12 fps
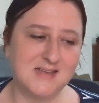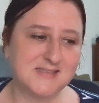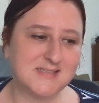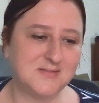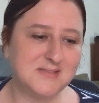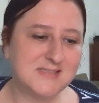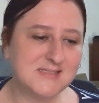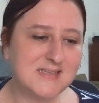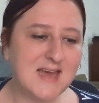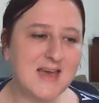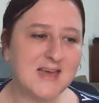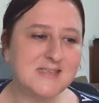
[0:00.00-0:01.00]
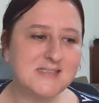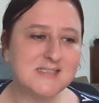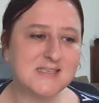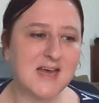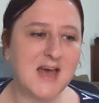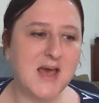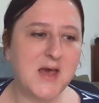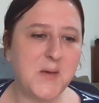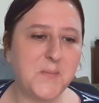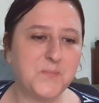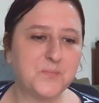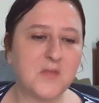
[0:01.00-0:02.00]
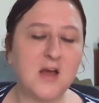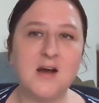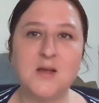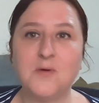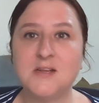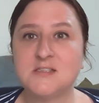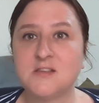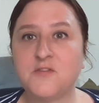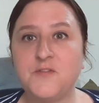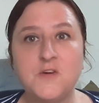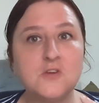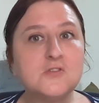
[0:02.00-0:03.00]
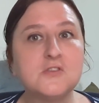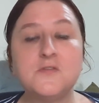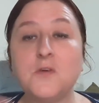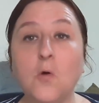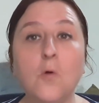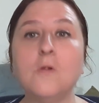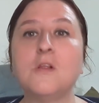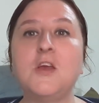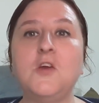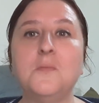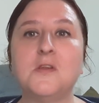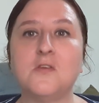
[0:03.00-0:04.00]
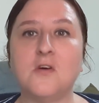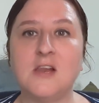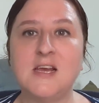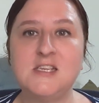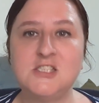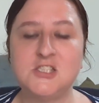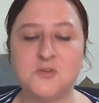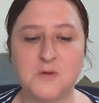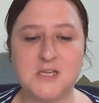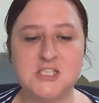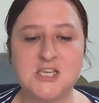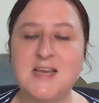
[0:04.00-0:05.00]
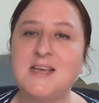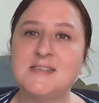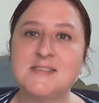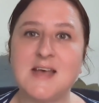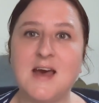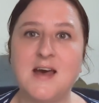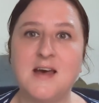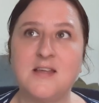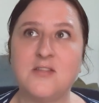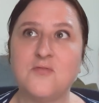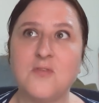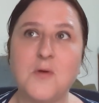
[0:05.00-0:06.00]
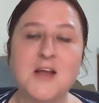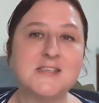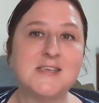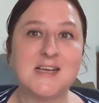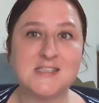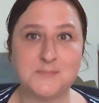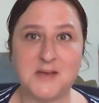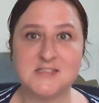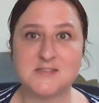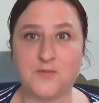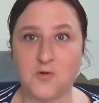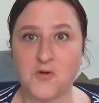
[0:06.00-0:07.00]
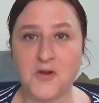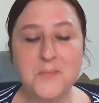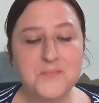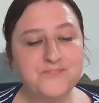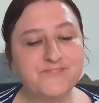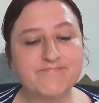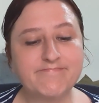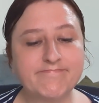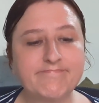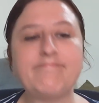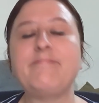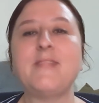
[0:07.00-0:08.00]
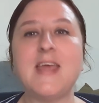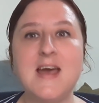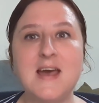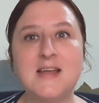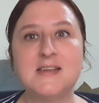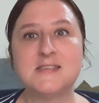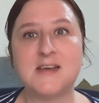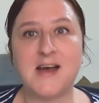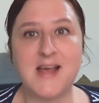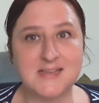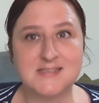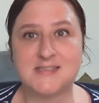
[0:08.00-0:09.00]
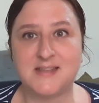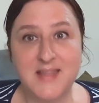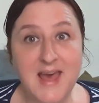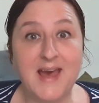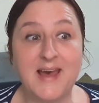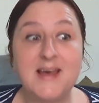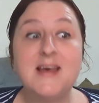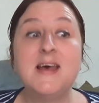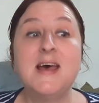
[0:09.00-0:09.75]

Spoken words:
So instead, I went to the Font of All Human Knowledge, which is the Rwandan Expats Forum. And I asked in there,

What to do:
Reproduce the whole listing above word for word, dropping each image.

Exercise output:
12 fps
[0:00.00-0:01.00]
[0:01.00-0:02.00]
[0:02.00-0:03.00]
[0:03.00-0:04.00]
[0:04.00-0:05.00]
[0:05.00-0:06.00]
[0:06.00-0:07.00]
[0:07.00-0:08.00]
[0:08.00-0:09.00]
[0:09.00-0:09.75]

Spoken words:
So instead, I went to the Font of All Human Knowledge, which is the Rwandan Expats Forum. And I asked in there,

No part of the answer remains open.